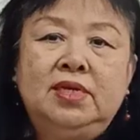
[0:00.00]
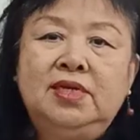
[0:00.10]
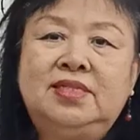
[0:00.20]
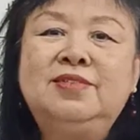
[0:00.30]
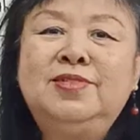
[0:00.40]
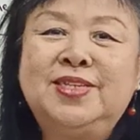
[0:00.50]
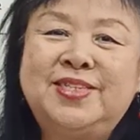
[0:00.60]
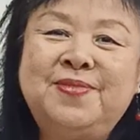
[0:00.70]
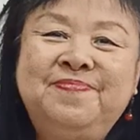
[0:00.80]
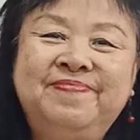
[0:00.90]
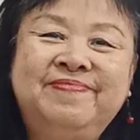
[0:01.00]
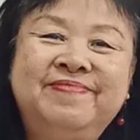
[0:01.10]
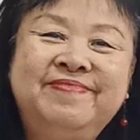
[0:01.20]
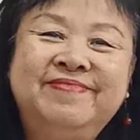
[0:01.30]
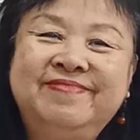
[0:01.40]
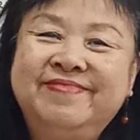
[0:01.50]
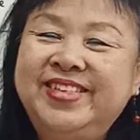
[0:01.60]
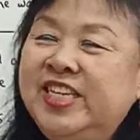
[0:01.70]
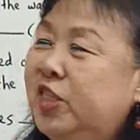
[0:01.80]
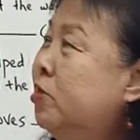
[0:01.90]
is still the same.
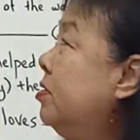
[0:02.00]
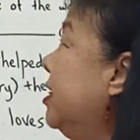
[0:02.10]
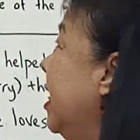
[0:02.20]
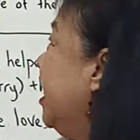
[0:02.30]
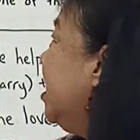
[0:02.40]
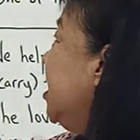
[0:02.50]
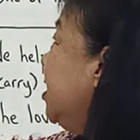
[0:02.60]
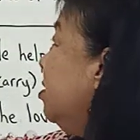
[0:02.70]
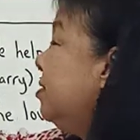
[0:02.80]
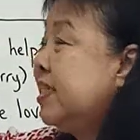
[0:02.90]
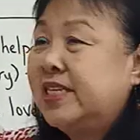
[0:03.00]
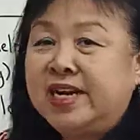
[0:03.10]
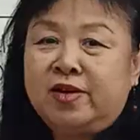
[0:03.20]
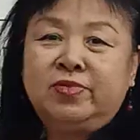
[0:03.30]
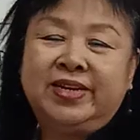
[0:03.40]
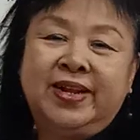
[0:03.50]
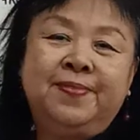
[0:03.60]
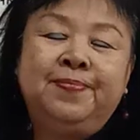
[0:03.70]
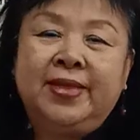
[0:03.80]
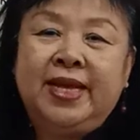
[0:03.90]
It's used, here it's used as a noun,
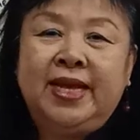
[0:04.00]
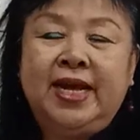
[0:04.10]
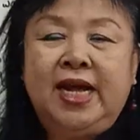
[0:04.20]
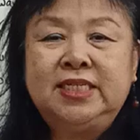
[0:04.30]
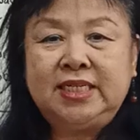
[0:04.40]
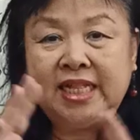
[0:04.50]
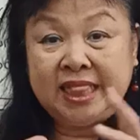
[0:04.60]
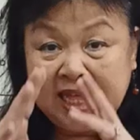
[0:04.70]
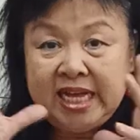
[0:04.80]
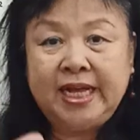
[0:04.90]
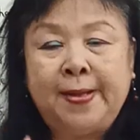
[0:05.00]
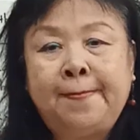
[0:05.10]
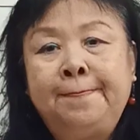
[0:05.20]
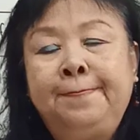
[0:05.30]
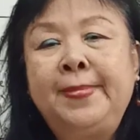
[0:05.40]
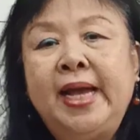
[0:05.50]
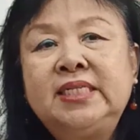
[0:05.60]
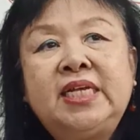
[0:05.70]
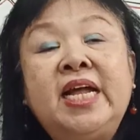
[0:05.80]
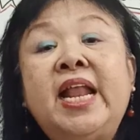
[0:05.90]
as a thing,
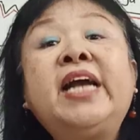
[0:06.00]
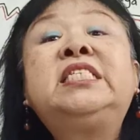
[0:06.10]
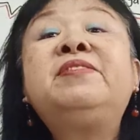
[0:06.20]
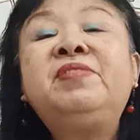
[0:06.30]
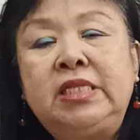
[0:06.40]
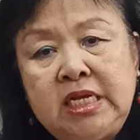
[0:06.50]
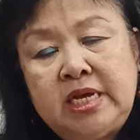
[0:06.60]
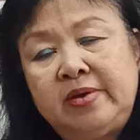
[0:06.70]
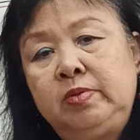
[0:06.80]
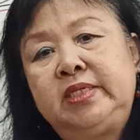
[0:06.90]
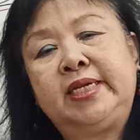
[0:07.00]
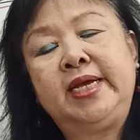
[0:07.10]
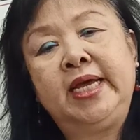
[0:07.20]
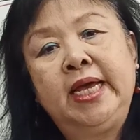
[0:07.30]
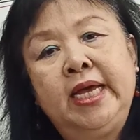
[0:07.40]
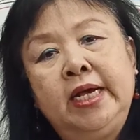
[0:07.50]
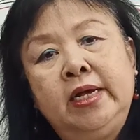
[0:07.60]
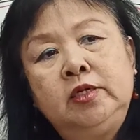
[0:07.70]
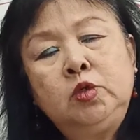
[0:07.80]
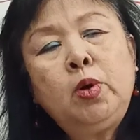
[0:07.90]
as an activity, I would say.
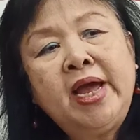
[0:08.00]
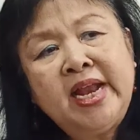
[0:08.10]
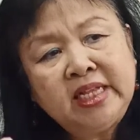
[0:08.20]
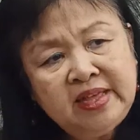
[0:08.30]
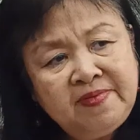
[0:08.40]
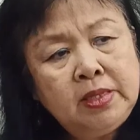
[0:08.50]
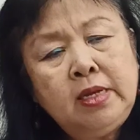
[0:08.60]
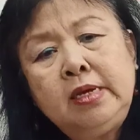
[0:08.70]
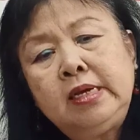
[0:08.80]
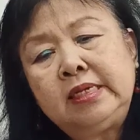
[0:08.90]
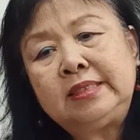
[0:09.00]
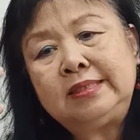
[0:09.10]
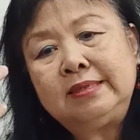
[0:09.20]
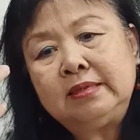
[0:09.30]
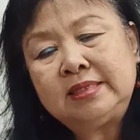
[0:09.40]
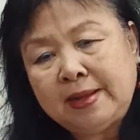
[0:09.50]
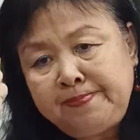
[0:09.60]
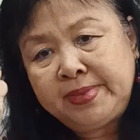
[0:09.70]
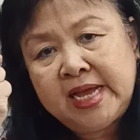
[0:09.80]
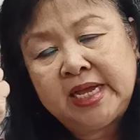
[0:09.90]
So an activity is
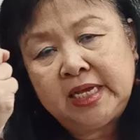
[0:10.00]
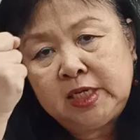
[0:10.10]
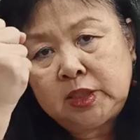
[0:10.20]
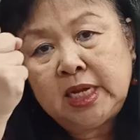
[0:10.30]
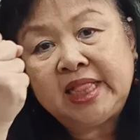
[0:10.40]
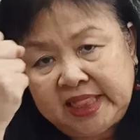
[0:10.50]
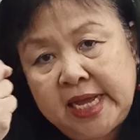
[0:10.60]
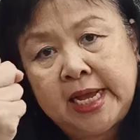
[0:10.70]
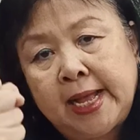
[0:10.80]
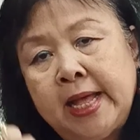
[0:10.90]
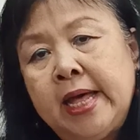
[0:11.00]
something, is a thing.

WHAT THE EXERCISE ASKS: Exactly as written above, print every record, and keep the pictures out.

ANSWER SECTION:
[0:00.00]
[0:00.10]
[0:00.20]
[0:00.30]
[0:00.40]
[0:00.50]
[0:00.60]
[0:00.70]
[0:00.80]
[0:00.90]
[0:01.00]
[0:01.10]
[0:01.20]
[0:01.30]
[0:01.40]
[0:01.50]
[0:01.60]
[0:01.70]
[0:01.80]
[0:01.90]
is still the same.
[0:02.00]
[0:02.10]
[0:02.20]
[0:02.30]
[0:02.40]
[0:02.50]
[0:02.60]
[0:02.70]
[0:02.80]
[0:02.90]
[0:03.00]
[0:03.10]
[0:03.20]
[0:03.30]
[0:03.40]
[0:03.50]
[0:03.60]
[0:03.70]
[0:03.80]
[0:03.90]
It's used, here it's used as a noun,
[0:04.00]
[0:04.10]
[0:04.20]
[0:04.30]
[0:04.40]
[0:04.50]
[0:04.60]
[0:04.70]
[0:04.80]
[0:04.90]
[0:05.00]
[0:05.10]
[0:05.20]
[0:05.30]
[0:05.40]
[0:05.50]
[0:05.60]
[0:05.70]
[0:05.80]
[0:05.90]
as a thing,
[0:06.00]
[0:06.10]
[0:06.20]
[0:06.30]
[0:06.40]
[0:06.50]
[0:06.60]
[0:06.70]
[0:06.80]
[0:06.90]
[0:07.00]
[0:07.10]
[0:07.20]
[0:07.30]
[0:07.40]
[0:07.50]
[0:07.60]
[0:07.70]
[0:07.80]
[0:07.90]
as an activity, I would say.
[0:08.00]
[0:08.10]
[0:08.20]
[0:08.30]
[0:08.40]
[0:08.50]
[0:08.60]
[0:08.70]
[0:08.80]
[0:08.90]
[0:09.00]
[0:09.10]
[0:09.20]
[0:09.30]
[0:09.40]
[0:09.50]
[0:09.60]
[0:09.70]
[0:09.80]
[0:09.90]
So an activity is
[0:10.00]
[0:10.10]
[0:10.20]
[0:10.30]
[0:10.40]
[0:10.50]
[0:10.60]
[0:10.70]
[0:10.80]
[0:10.90]
[0:11.00]
something, is a thing.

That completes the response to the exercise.